The special–purpose technology solution
To date, AI platforms have relied on costly and energy-hungry GPUs to train and run their LLMs. In fact, the biggest AI players have been spending colossal sums on these GPUs (and their associated data-centre infrastructure).
In its last earnings call Alphabet, the parent company of Google, announced it had spent $50.6 billion on infrastructure in the last quarter – up from $30.6 billion during the same quarter last year.
The likes of Alphabet are cash-rich – but such jumps in infrastructure spending will be noticed by even the biggest of computing giants.
Not only does all this infrastructure cost vast gobs of money – but, it appears as though the industry is starting to see something of a ceiling on GPU performance in relation to LLMs.
As the size of LLMs has increased, memory access bottlenecks have appeared. In other words, LLMs are becoming so big that even the latest GPUs are struggling to handle them.
Again, there is also the question of energy. Blackwell, NVIDIA’s latest GPU, runs five times faster than its predecessor (helping to alleviate the memory access bottleneck problem), but uses 70% more power in the process.
What’s the solution? AI-specific computing hardware.
GPUs were never designed for AI (at least until recently). They existed to make your video games look fantastic or to help creatives edit stunning visuals or videos. Using them to run LLMs came about because there wasn’t really any alternative technology.
That’s all changing. Google and others are developing processors that are explicitly built to run LLMs.

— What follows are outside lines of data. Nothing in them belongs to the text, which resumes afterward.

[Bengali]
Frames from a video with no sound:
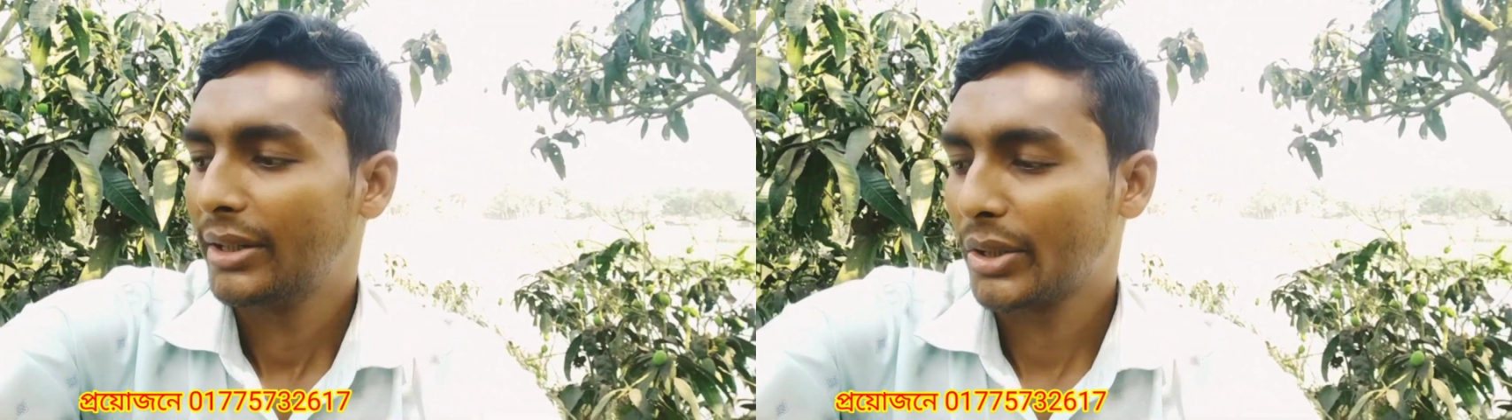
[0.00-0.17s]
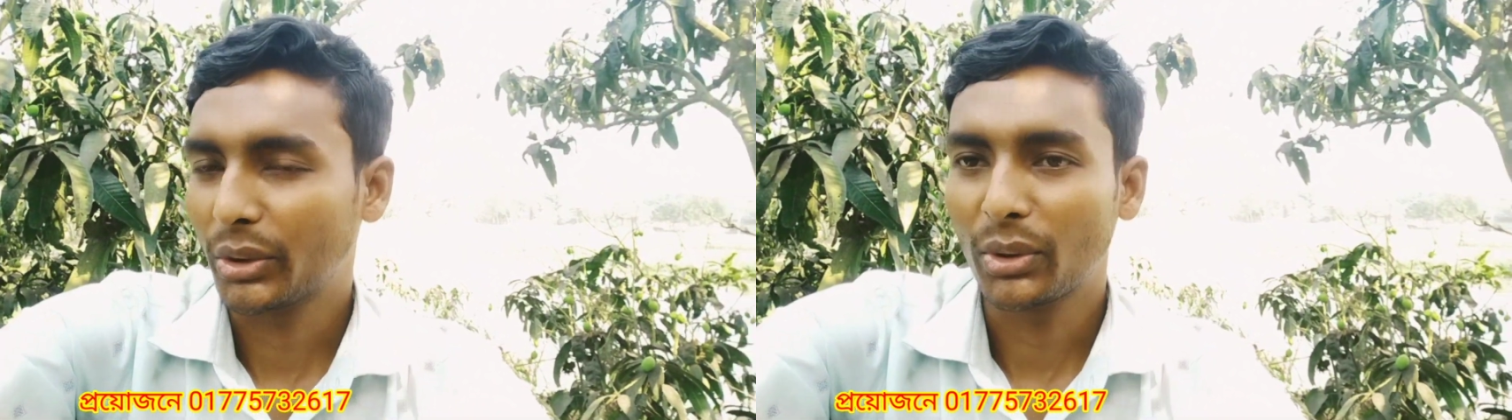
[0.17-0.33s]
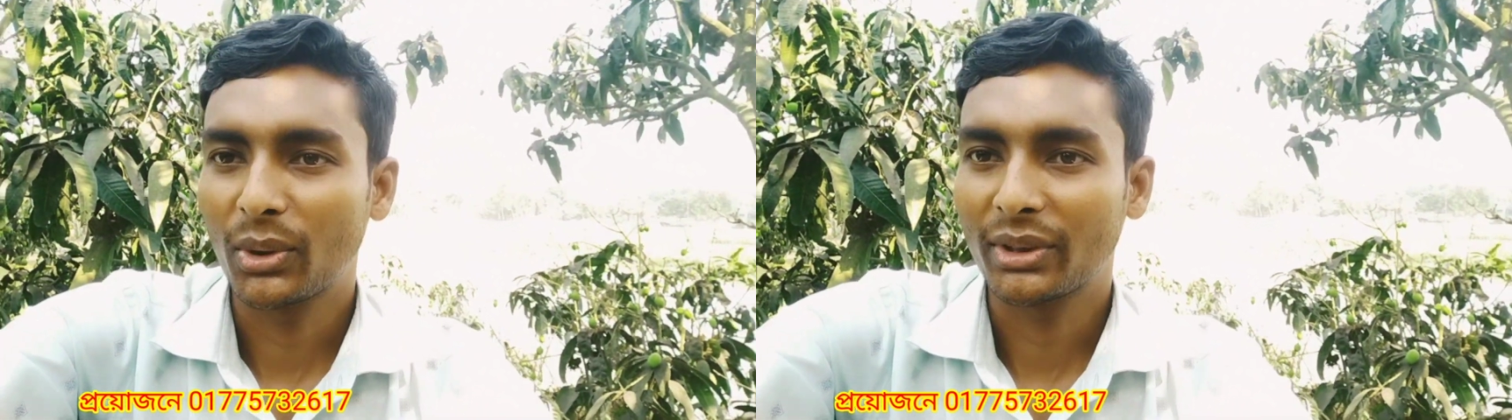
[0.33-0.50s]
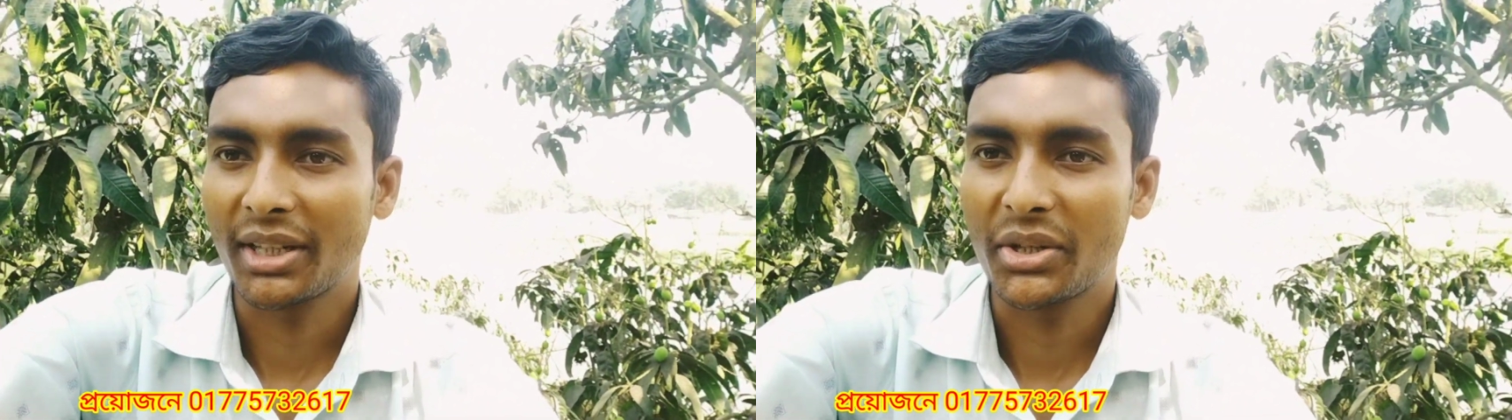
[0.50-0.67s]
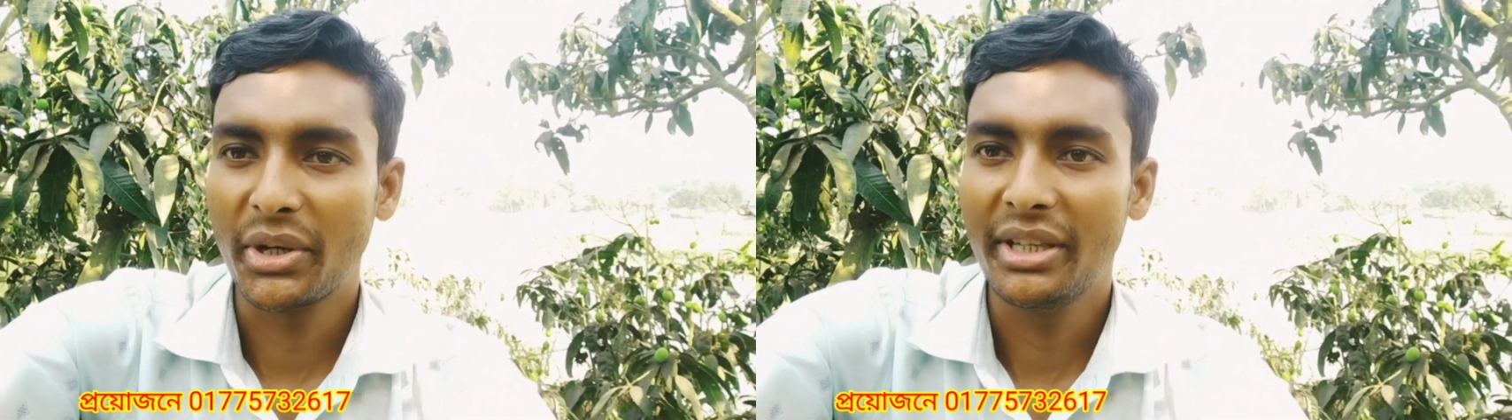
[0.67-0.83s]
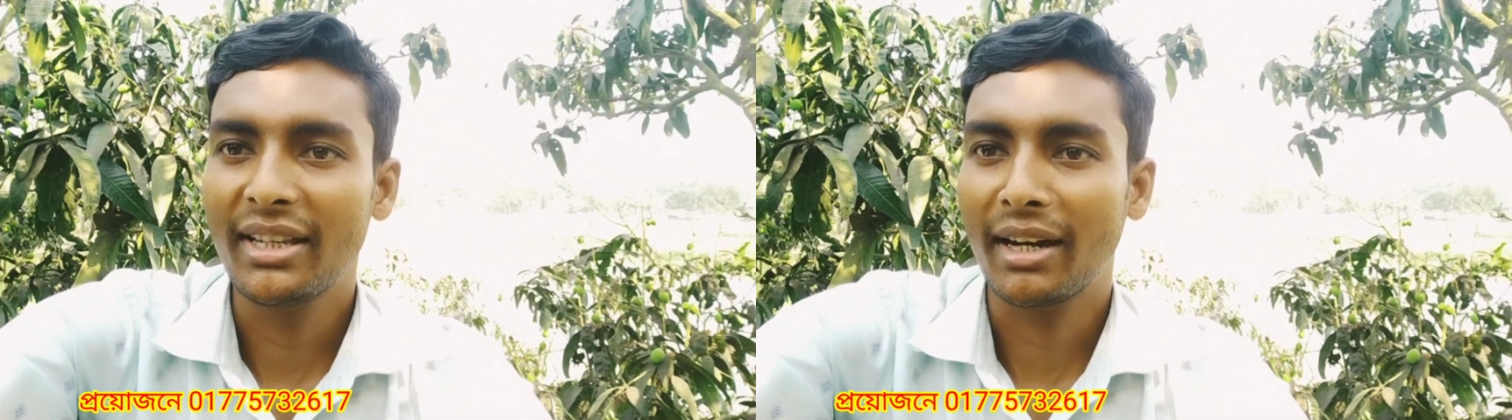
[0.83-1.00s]
সতর্কতার
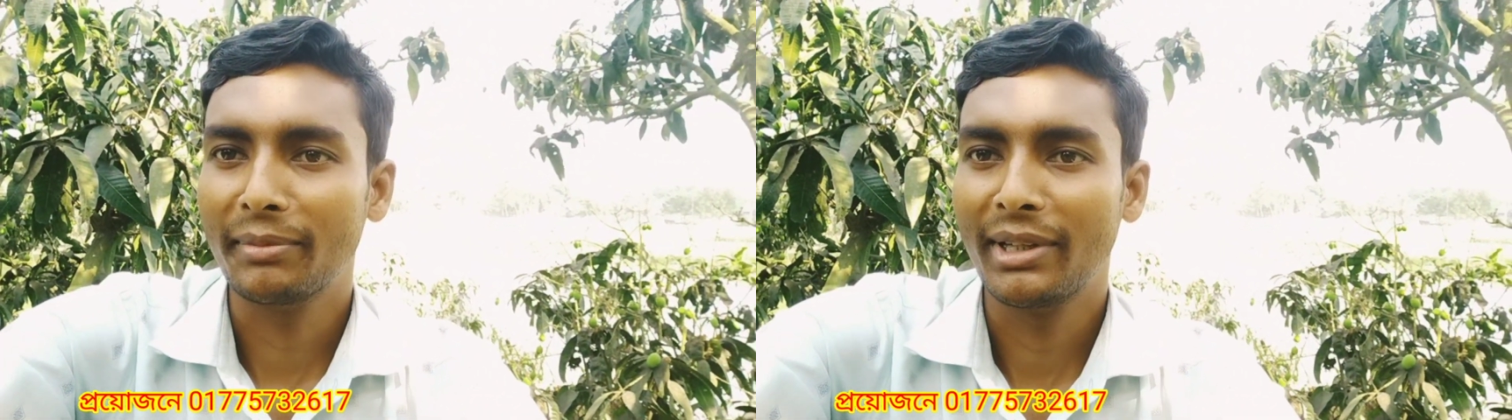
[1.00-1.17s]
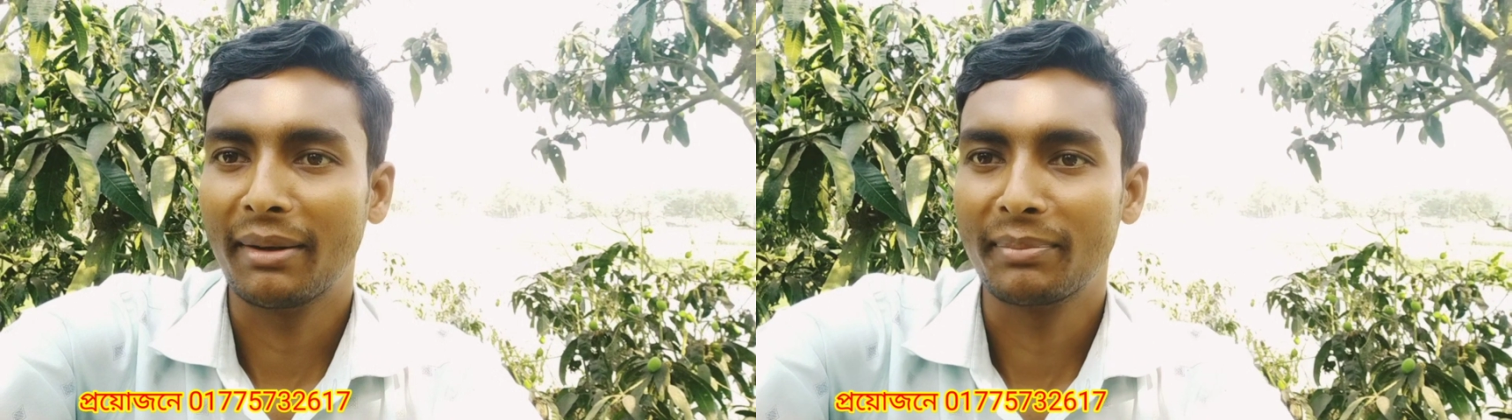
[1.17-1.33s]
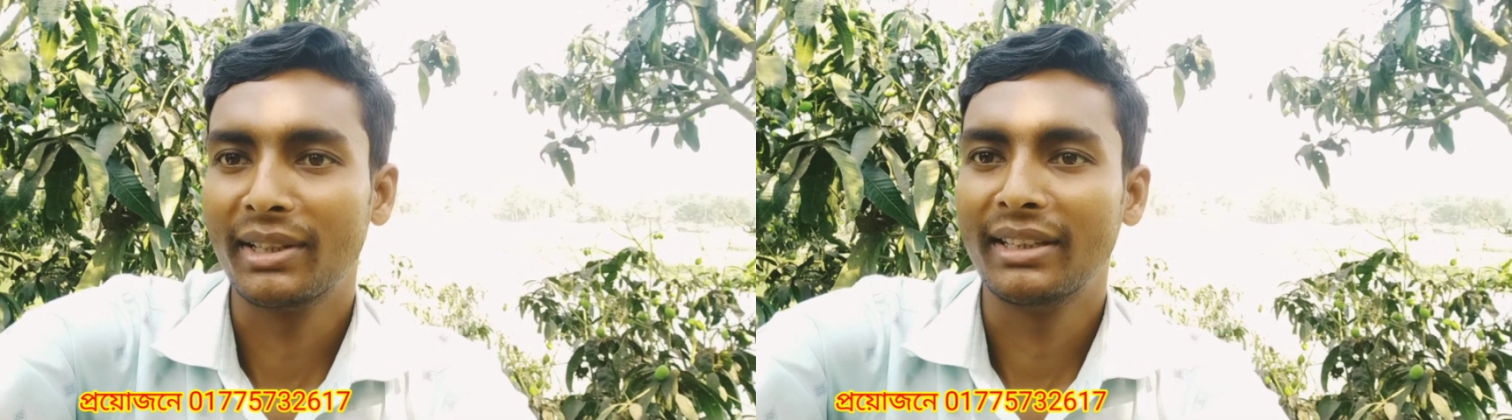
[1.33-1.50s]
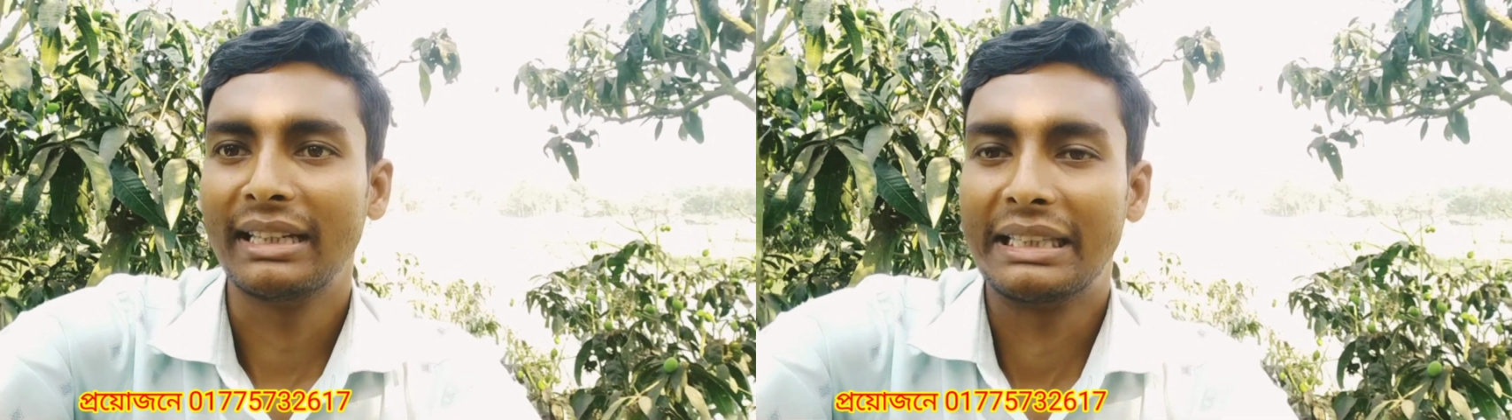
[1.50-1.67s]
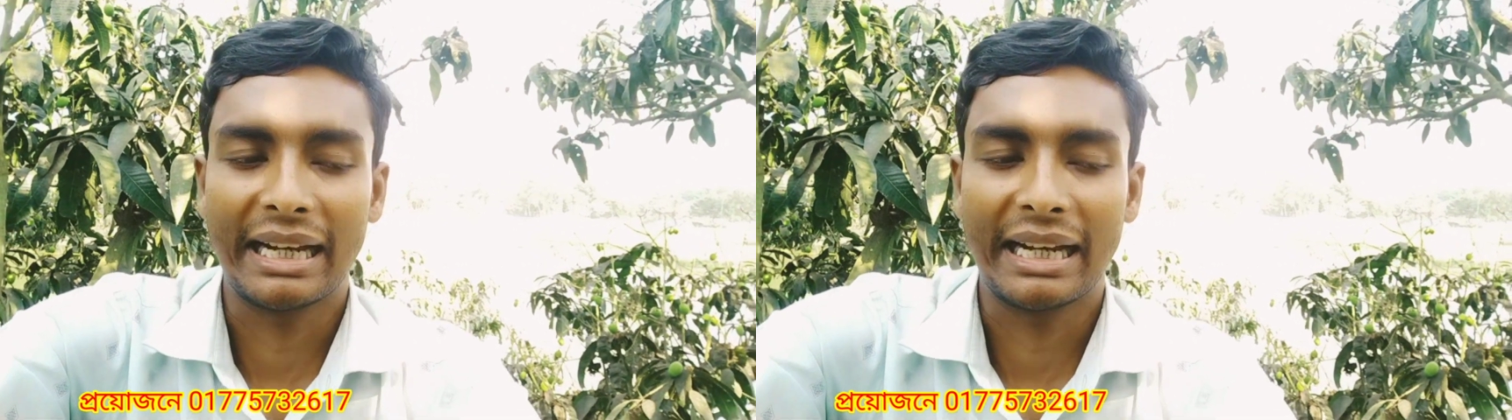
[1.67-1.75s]
সহিত আমি আপনাদের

Let’s have a look at one of the earliest, and most prominent, examples; Google’s Tensor Processing Unit (TPU).
The MIT describes how this TPU architecture works:
‘The TPU contains thousands of multiply-and-add units directly connected in a giant grid. The TPU loads the data from external memory into its grid, where it flows through in regular waves, similar to how a heart pumps blood. After each multiplication the results are passed to the next unit. By reusing data from previous steps, the TPU reduces the need to access the off-chip memory. TPUs are a type of ‘domain-specific’ (DSA), processors that are hard-wired for one purpose’.
Tensor is not the only AI-specific hardware on the market. We are now also seeing the rise of NPUs (neural processing units). As the name suggests, these are chips that are designed to accelerate AI processing. In an interesting development, NPUs can be either standalone chips, or integrated into CPUs or GPUs.

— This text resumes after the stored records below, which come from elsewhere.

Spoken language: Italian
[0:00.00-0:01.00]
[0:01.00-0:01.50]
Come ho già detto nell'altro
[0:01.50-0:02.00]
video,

The good news is that AI-specific processing hardware (be it Tensor or an NPU) seems to be not only faster, but also more energy efficient – particularly when compared to generalist GPUs. This will certainly go some way to alleviating AI’s energy quandary.

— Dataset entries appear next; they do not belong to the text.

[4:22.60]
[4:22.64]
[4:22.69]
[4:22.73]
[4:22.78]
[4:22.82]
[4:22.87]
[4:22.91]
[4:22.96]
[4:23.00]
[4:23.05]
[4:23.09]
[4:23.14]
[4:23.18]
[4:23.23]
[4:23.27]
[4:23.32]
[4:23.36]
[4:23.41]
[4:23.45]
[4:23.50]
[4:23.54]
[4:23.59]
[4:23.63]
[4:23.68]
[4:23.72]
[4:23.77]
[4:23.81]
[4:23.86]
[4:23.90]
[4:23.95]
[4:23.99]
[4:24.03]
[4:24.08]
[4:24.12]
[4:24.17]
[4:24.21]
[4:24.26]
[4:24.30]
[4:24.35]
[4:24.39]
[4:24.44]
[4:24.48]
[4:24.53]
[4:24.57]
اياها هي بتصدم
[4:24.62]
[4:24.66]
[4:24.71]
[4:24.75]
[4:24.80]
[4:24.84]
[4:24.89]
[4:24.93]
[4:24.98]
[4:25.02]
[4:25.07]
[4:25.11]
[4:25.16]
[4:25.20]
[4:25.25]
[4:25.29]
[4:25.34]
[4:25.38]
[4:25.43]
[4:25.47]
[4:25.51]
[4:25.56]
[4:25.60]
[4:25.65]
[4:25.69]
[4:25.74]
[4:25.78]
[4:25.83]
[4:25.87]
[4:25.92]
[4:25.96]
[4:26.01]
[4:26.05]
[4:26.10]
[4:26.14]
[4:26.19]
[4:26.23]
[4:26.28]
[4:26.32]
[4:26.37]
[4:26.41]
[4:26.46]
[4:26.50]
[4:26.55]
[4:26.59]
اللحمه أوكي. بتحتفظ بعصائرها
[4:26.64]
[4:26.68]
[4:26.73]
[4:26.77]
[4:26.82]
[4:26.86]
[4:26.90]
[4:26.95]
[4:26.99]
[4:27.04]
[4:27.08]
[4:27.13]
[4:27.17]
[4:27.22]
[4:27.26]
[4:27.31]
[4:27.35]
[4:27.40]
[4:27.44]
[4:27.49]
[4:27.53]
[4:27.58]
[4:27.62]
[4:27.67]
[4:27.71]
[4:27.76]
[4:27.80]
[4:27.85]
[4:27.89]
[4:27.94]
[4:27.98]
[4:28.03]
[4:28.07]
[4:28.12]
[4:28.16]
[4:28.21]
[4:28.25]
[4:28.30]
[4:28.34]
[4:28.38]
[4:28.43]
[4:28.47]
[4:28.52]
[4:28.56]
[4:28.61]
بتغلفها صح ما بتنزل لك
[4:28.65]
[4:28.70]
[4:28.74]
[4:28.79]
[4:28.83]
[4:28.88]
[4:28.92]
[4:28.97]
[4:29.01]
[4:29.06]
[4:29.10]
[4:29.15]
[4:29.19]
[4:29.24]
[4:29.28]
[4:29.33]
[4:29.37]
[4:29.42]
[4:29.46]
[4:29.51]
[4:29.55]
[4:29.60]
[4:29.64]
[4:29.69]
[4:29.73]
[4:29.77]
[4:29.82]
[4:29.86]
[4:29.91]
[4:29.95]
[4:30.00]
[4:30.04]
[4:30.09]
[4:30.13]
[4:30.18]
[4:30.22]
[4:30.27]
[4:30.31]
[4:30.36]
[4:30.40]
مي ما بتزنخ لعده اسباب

Other good news is that progress on this front is rapid. We are already seeing laptops coming to market which feature NPUs, facilitating on-board, locally-installed LLMs. Lenovo appears to be one of the quickest actors in this regard, with laptops featuring integrated NPU chips married to powerful, yet efficient, GPUs and CPUs.
Idea – if you’re upgrading your computer hardware, make sure you future-proof it by investing in machines that feature AI-specific processors.